Stored data:
--*--
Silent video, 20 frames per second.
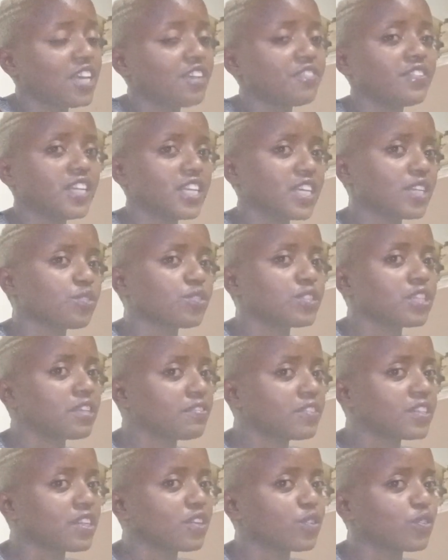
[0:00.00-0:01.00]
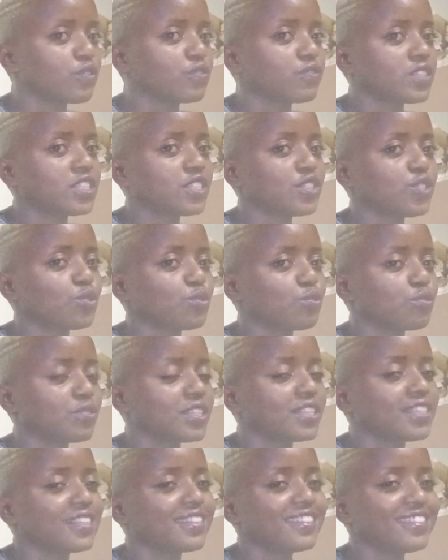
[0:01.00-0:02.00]
I felt like I was having a conversation
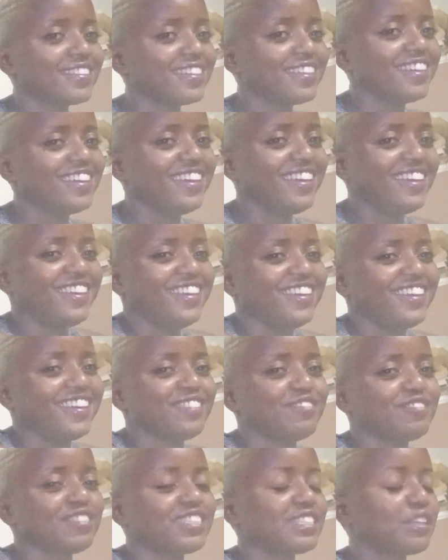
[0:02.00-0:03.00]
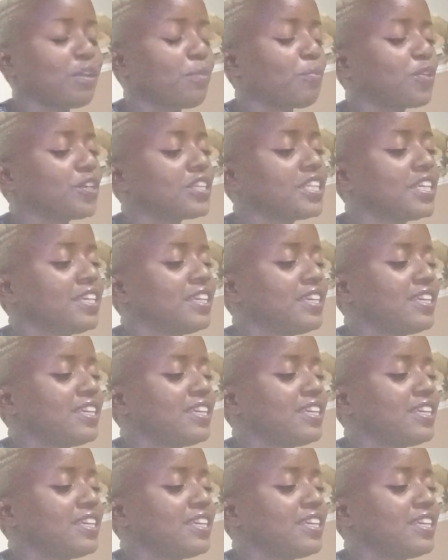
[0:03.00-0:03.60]
with with someone.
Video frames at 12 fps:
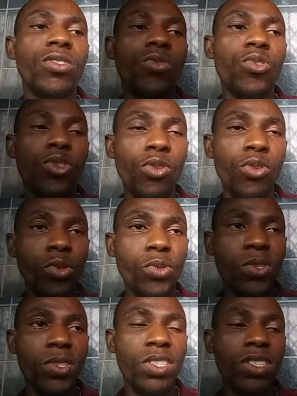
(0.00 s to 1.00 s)

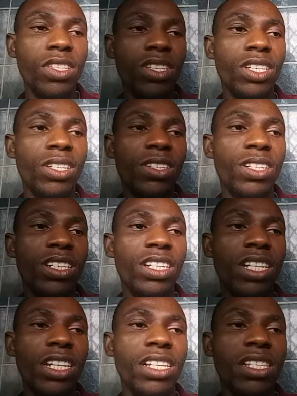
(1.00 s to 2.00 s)
Use
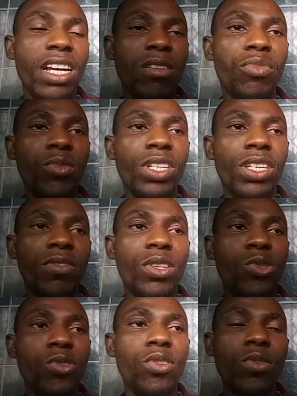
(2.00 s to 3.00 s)
the example
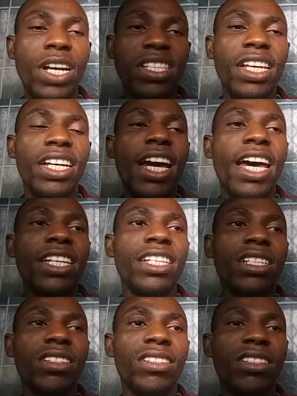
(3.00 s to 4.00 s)
given to you as a guide.
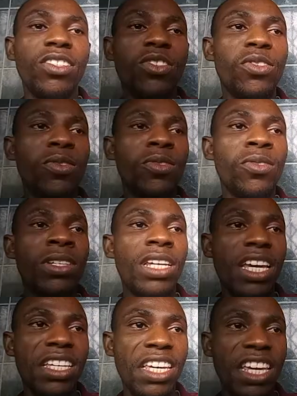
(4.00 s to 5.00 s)

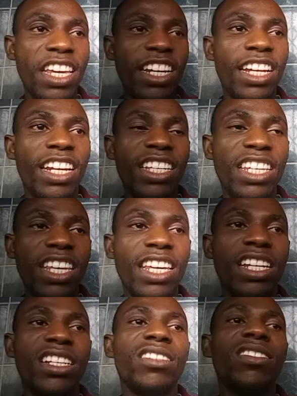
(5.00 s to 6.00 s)
Again and
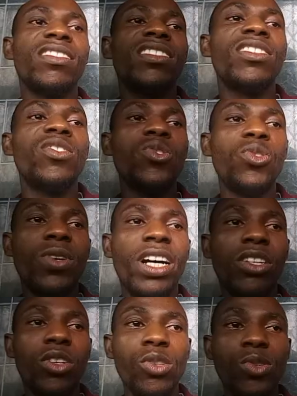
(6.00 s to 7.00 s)
again, you are not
--*--
> _Your task_
What is needed is a word-for-word restatement of the lines from the one holding "[0:02.00-0:03.00]" to the final line of the data above, inclusive, without any pictures.

> _Response to this task_
[0:02.00-0:03.00]
[0:03.00-0:03.60]
with with someone.
Video frames at 12 fps:
(0.00 s to 1.00 s)

(1.00 s to 2.00 s)
Use
(2.00 s to 3.00 s)
the example
(3.00 s to 4.00 s)
given to you as a guide.
(4.00 s to 5.00 s)

(5.00 s to 6.00 s)
Again and
(6.00 s to 7.00 s)
again, you are not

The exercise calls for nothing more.